There are some people who seriously doubt that Johann Georg Hiedler was the father of Alois. Thyssen and Koehler, for example, claim that Chancellor Dollfuss had ordered the Austrian police to conduct a thorough investigation into the Hitler family. As a result of this investigation a secret document was prepared which proved that Maria Anna Schicklgruber was living in Vienna at the time she conceived. At that time she was employed as a servant in the home of Baron Rothschild. As soon as the family [Page 95] discovered her pregnancy she was sent back to her home in Spital where Alois was born. If it is true that one of the Rothschilds is the real father of Alois Hitler, it would make Adolph a quarter Jew. According to these sources, Adolph Hitler knew of the existence of this document and the incriminating evidence it contained. In order to obtain it he precipitated events in Austria and initiated the assassination of Dollfuss. According to this story, he failed to obtain the document at that time, since Dollfuss had secreted it and, had told Schuschnigg of its whereabouts so that in the event of his death the independence of Austria would remain assured. Several stories of this general character are in circulation.
Those who lend credence to this story point out several factors which seem to favor its plausibility:
(a) That it is unlikely that the miller’s assistant in a small village in this district would have very much to leave in the form of a legacy.
(b) That it is strange that Johann Hiedler should not claim the boy until thirty-five years after he had married the mother and the mother had died.
(c) That if the legacy were left by Hiedler on the condition that Alois take his name, it would not have been possible for him to change it to Hitler.

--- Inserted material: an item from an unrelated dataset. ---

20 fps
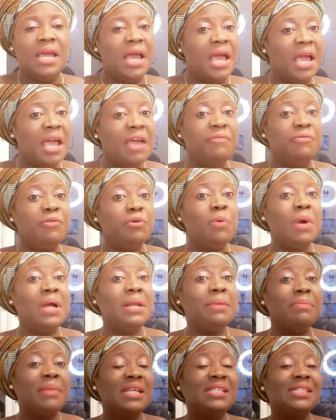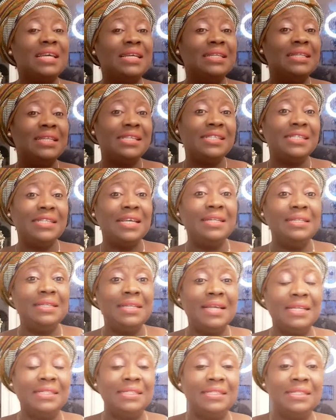Everyone must understand
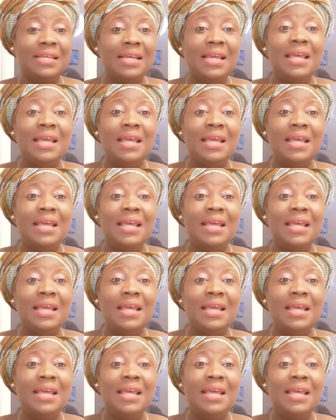that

(d) That the intelligence and behavior of Alois, as well as that of his two sons, is completely out of keeping with that usually found in Austrian peasant families. They point out that [Page 96] their ambitiousness and extraordinary political intuition is much more in harmony with the Rothschild tradition.
(e) That Alois Schicklgruber left his home village at an early age to seek his fortune in Vienna where his mother had worked
(f) That it would be peculiar for Alois Hitler, while working as a customs official in Braunau, should choose a Jew named Prinz, of Vienna, to act as Adolph’s godfather unless he felt some kinship with the Jews himself.